Inhibitors of CYP3A: Ketoconazole (400 mg daily), a selective and potent inhibitor of CYP3A4 and CYP3A5, did not affect prasugrel-mediated inhibition of platelet aggregation or the prasugrel active metabolites AUC and Tmax, but decreased the Cmax by 34% to 46%. Therefore, CYP3A inhibitors such as azole antifungals, HIV protease inhibitors, clarithromycin, telithromycin, verapamil, diltiazem, indinavir, ciprofloxacin, and grapefruit juice are not anticipated to have a significant effect on the pharmacokinetics of the active metabolite.
Inducers of Cytochromes P450: Rifampicin (600 mg daily), a potent inducer of CYP3A and CYP2B6 and an inducer of CYP2C9, CYP2C19, and CYP2C8, did not significantly change the pharmacokinetics of prasugrel. Therefore, known CYP3A inducers eg, rifampicin, carbamazepine and other inducers of cytochromes P-450 are not anticipated to have significant effect on the pharmacokinetics of the active metabolite.
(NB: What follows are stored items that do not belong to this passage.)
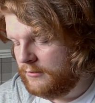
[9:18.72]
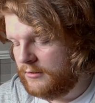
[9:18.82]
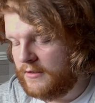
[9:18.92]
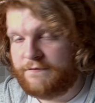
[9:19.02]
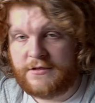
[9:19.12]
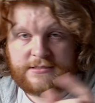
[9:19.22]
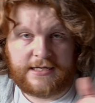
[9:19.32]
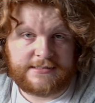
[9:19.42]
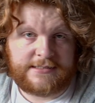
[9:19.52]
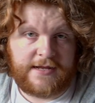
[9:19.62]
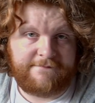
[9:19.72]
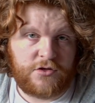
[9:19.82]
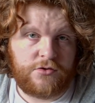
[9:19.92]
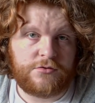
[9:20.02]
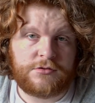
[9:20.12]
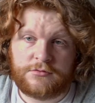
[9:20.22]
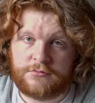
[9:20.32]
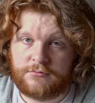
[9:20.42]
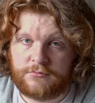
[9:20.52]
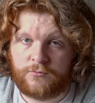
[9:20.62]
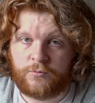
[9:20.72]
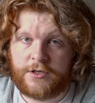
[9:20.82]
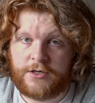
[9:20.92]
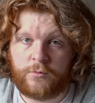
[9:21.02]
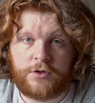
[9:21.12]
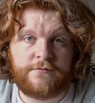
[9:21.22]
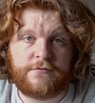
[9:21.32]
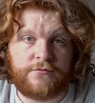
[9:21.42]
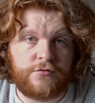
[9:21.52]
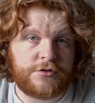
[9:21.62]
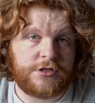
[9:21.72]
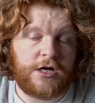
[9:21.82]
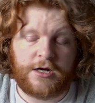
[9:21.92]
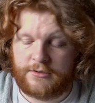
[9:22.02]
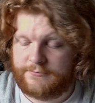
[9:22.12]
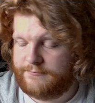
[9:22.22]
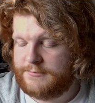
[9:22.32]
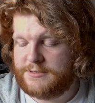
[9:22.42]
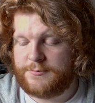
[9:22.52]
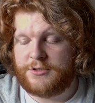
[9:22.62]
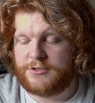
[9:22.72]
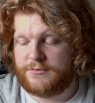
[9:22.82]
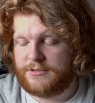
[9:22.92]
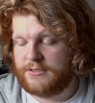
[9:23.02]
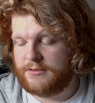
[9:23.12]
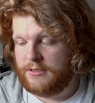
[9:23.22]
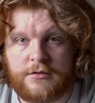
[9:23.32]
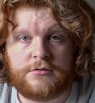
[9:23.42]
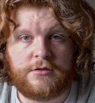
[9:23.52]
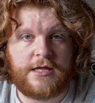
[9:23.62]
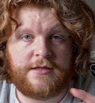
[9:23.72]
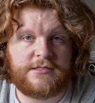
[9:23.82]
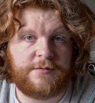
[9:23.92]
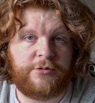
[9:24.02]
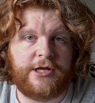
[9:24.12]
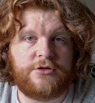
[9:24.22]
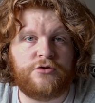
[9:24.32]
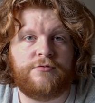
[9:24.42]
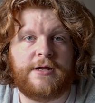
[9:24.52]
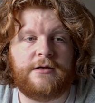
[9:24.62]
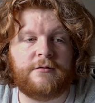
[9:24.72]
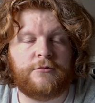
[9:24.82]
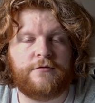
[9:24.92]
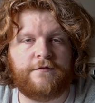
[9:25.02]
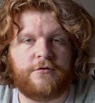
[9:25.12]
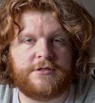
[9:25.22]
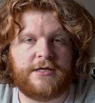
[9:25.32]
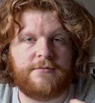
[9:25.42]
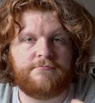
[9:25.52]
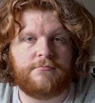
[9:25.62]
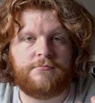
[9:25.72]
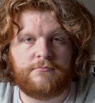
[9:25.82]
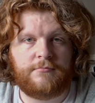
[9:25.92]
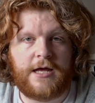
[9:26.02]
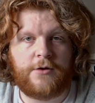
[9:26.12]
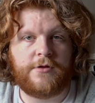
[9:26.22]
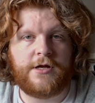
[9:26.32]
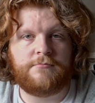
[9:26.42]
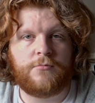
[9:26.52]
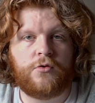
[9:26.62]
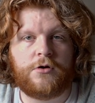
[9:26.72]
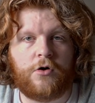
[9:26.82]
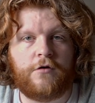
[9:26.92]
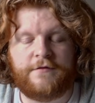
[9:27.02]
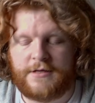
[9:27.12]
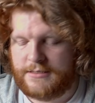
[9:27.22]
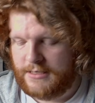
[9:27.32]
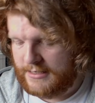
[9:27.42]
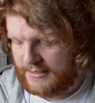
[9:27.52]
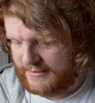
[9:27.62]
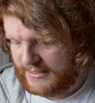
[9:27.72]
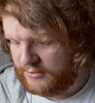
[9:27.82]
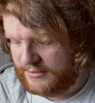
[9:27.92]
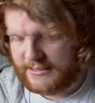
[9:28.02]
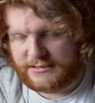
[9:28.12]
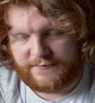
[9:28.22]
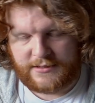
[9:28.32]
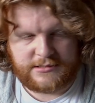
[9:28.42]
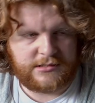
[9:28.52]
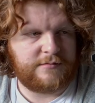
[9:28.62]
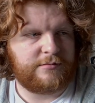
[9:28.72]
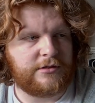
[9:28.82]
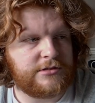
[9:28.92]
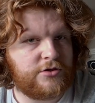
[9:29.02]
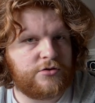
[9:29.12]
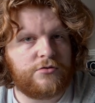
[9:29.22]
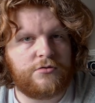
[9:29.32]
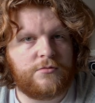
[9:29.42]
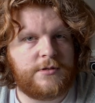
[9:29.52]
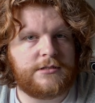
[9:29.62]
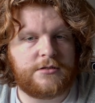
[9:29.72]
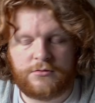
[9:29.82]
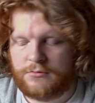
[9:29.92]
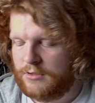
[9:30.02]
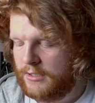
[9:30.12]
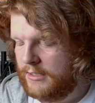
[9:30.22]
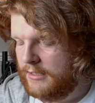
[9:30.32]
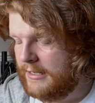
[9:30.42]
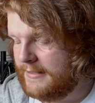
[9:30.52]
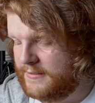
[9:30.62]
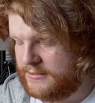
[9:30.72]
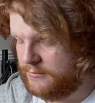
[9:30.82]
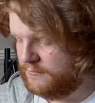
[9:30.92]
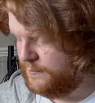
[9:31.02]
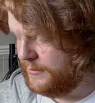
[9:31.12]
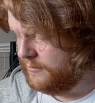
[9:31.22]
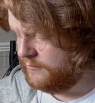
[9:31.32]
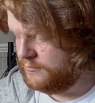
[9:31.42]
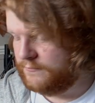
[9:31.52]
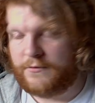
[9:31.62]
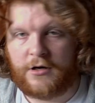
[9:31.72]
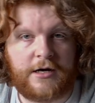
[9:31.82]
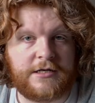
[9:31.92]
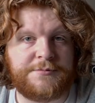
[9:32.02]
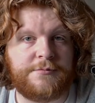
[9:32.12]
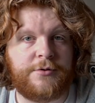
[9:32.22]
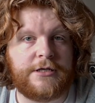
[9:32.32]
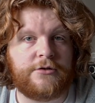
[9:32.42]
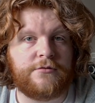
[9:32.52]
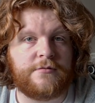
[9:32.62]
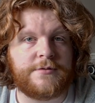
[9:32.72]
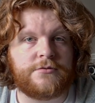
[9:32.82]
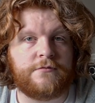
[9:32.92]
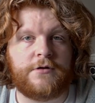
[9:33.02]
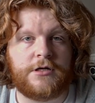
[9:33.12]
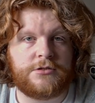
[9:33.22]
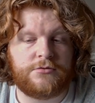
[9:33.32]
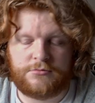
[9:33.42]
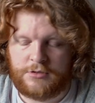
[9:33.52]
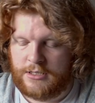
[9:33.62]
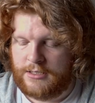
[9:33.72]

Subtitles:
if this gets 10 views, where one of the viewers are, to be honest with you. So yeah, this is a pretty new rig. I'm looking forward to getting out there more often. I got the A7S III probably 2 weeks ago, and this is what we've built out so far, and it's been pretty good to me so far. So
Morphine and other opioids: A delayed and decreased exposure to oral P2Y12 inhibitors, including prasugrel and its active metabolite, has been observed in patients with acute coronary syndrome treated with morphine. This interaction may be related to reduced gastrointestinal motility and apply to other opioids. The clinical relevance is unknown, but data indicate the potential for reduced prasugrel efficacy in patients co-administered prasugrel and morphine. In patients with acute coronary syndrome, in whom morphine cannot be withheld and fast P2Y12 inhibition is deemed crucial, the use of a parenteral P2Y12 inhibitor may be considered.
Effects of Effient on other medicinal products: Digoxin: Prasugrel has no clinically significant effect on the pharmacokinetics of digoxin.
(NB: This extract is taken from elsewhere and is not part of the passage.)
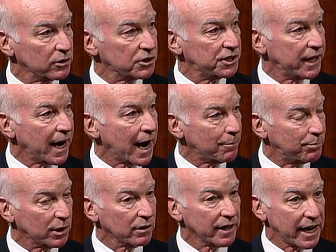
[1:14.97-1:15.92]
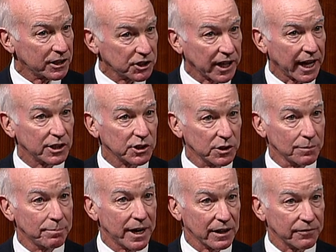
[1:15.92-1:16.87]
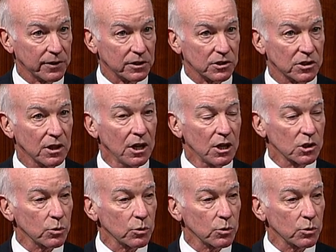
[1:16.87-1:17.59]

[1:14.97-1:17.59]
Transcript: their GI Bill educational benefits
Medicinal products metabolised by CYP2C9: Prasugrel did not inhibit CYP2C9, as it did not affect the pharmacokinetics of S-warfarin. Because of the potential for increased risk of bleeding, warfarin and Effient should be co-administered with caution (see Precautions).
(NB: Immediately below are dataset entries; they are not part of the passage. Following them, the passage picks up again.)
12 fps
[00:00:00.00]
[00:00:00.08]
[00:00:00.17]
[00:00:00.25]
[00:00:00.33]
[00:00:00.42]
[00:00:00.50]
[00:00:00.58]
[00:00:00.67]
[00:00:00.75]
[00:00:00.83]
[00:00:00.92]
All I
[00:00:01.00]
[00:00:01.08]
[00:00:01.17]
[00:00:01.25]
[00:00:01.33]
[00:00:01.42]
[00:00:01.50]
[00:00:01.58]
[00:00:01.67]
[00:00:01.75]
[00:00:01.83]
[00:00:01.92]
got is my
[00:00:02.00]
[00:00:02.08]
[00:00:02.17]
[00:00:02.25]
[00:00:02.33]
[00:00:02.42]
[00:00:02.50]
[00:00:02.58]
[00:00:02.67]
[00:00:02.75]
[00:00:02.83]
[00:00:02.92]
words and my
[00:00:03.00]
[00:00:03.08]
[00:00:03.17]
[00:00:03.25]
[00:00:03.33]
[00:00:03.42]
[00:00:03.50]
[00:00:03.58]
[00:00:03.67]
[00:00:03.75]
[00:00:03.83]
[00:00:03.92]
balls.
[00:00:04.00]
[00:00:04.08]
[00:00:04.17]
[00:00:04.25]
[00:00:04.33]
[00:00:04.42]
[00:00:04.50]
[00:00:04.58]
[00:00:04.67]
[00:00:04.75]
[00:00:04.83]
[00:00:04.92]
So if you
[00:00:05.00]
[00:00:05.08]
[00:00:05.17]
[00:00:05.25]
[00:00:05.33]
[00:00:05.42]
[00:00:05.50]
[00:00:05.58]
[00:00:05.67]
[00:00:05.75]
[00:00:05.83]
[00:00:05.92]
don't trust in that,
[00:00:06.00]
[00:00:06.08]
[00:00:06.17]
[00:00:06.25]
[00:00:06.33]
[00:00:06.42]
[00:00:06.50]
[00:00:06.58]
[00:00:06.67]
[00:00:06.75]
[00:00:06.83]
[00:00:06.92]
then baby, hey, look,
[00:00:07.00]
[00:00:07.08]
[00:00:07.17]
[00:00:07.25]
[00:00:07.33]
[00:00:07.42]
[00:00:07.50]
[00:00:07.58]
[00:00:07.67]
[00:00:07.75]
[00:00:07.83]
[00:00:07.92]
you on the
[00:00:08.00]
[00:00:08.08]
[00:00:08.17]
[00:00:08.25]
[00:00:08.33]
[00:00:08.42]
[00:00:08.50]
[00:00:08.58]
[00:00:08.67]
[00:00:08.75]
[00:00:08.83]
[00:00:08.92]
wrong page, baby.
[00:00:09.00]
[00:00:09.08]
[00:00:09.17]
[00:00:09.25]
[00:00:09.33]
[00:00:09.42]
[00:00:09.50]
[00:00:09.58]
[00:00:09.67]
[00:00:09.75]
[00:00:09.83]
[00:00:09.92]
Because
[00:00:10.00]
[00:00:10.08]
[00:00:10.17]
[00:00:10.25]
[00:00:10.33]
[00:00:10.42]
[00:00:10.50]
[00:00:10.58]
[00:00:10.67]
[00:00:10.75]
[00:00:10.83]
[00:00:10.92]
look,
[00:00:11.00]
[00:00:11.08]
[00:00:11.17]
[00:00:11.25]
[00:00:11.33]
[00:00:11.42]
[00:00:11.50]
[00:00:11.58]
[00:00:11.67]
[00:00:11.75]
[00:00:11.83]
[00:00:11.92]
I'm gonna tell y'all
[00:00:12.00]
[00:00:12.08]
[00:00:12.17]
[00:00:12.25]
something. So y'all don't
Medicinal Products Metabolized by CYP2B6: Prasugrel is a weak inhibitor of CYP2B6. In healthy subjects, prasugrel decreased exposure to hydroxybupropion, a CYP2B6-mediated metabolite of bupropion, by 23%. This effect is likely to be of clinical concern only when prasugrel is co-administered with medicinal products for which CYP2B6 is the only metabolic pathway and have a narrow therapeutic window (e.g. cyclophosphamide, efavirenz).